The regulations also required companies to prove that their production processes complied with both environmental and human rights laws in the country of origin. Furthermore, the regulations called for the establishment of data management systems in countries like Kenya to ensure traceability, due diligence, and compliance.
While many countries face challenges with uncoordinated systems to track farmers’ data, a significant number of Kenyan coffee farmers, who are likely to be affected by these regulations, have struggled to meet the requirements to continue exporting their coffee to the EU in 2025. The EU’s decision in October 2024 to delay the implementation of the anti-deforestation law provides a much-needed grace period. The regulation will now come into effect on 30 December 2025, allowing stakeholders in countries such as Kenya more time to establish the necessary systems for compliance.

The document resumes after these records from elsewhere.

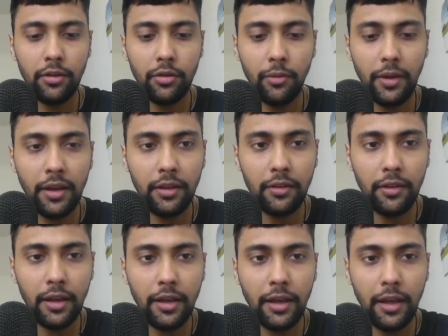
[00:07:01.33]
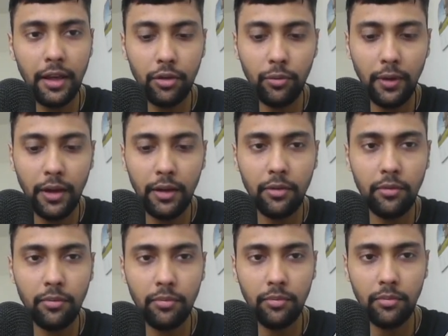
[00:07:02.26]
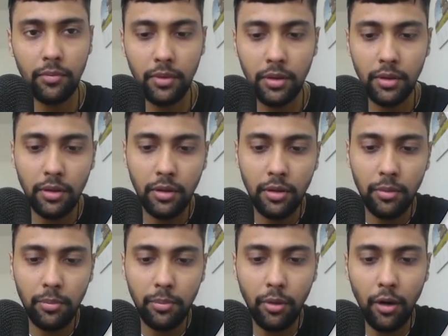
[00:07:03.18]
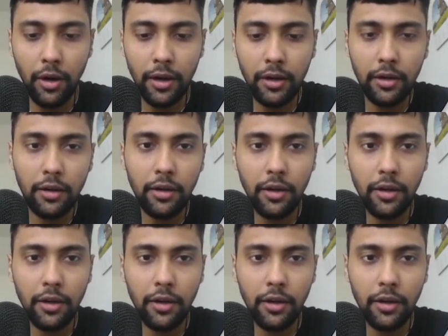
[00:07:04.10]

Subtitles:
So we can say case when product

“The delay will provide legal certainty and predictability, and allow for the establishment of due diligence systems. These systems will identify deforestation risks in supply chains and monitor and report compliance with EU rules,” the EU Council stated in a press release.
This extension gives countries, operators, and traders additional time to prepare for their due diligence obligations. By December 2025, it will be necessary to prove that certain commodities and products sold in or exported from the EU are deforestation-free. For Kenyan coffee farmers, this means they will need to demonstrate that the land used for cultivation was not originally forested by 2020.
Farmers will be required to provide geolocation data for their farms to enable traceability. Those who fail to comply with these regulations risk being banned from the EU market.
The move by the EU is part of a broader global effort towards environmental accountability. According to the World Resources Institute, approximately 3.21 million acres of forest have been lost annually to coffee cultivation over the past two decades.